Brief - Take the line containing "[00:03:17.67]" and each line after it through the end of the data below, and return them exactly, minus any pictures.
(Beginning of Task input)
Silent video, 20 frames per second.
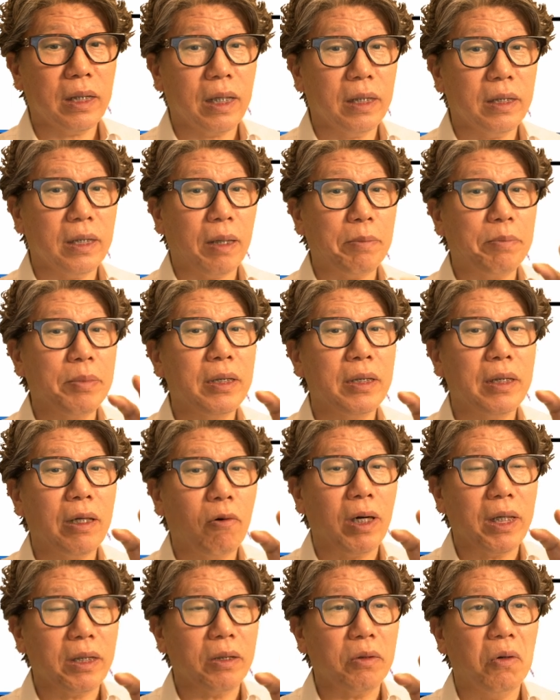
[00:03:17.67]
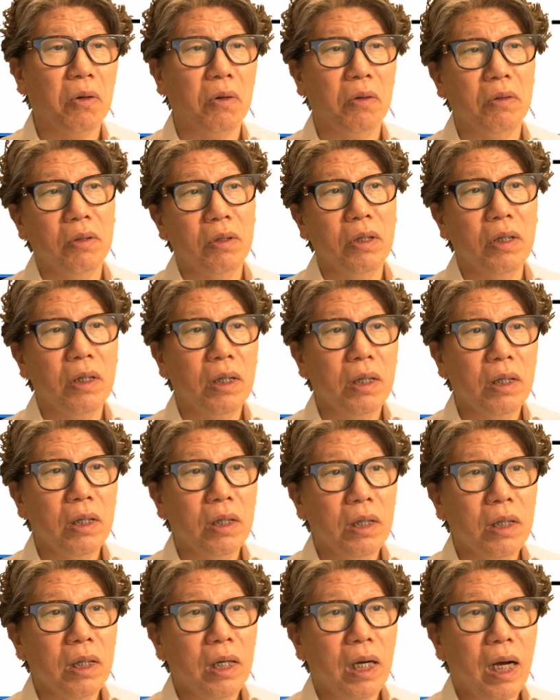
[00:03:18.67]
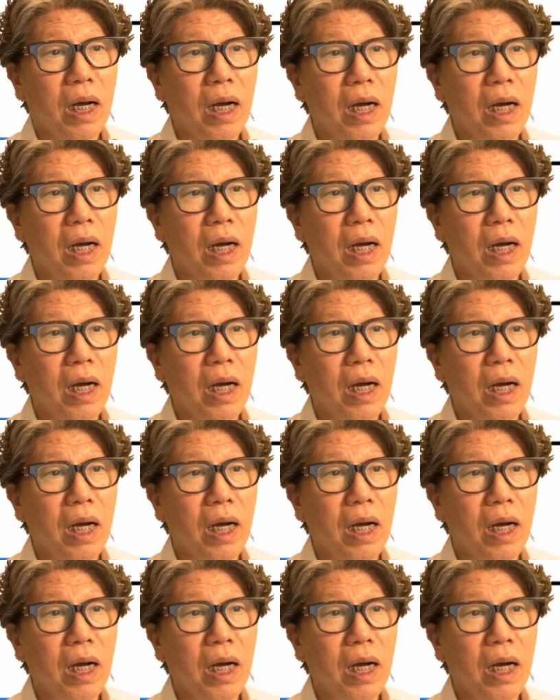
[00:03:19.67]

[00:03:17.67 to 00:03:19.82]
on the occlusal plane. And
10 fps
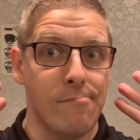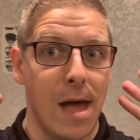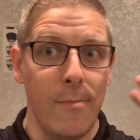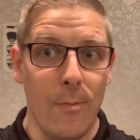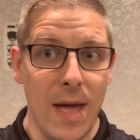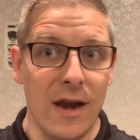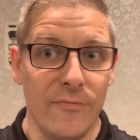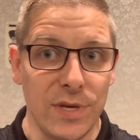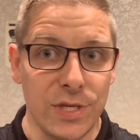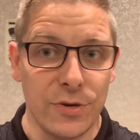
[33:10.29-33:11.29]
I'm a man of
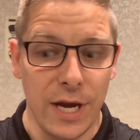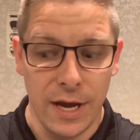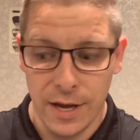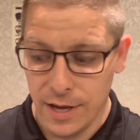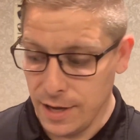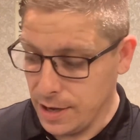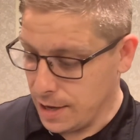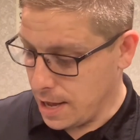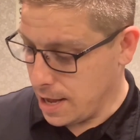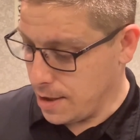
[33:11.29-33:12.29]
mystery.
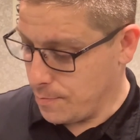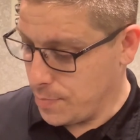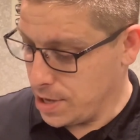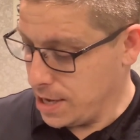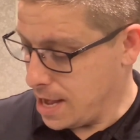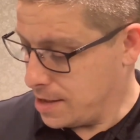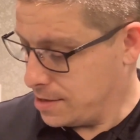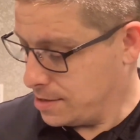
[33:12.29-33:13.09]
But yeah,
(End of Task input)
Answer to the problem -
[00:03:17.67]
[00:03:18.67]
[00:03:19.67]

[00:03:17.67 to 00:03:19.82]
on the occlusal plane. And
10 fps
[33:10.29-33:11.29]
I'm a man of
[33:11.29-33:12.29]
mystery.
[33:12.29-33:13.09]
But yeah,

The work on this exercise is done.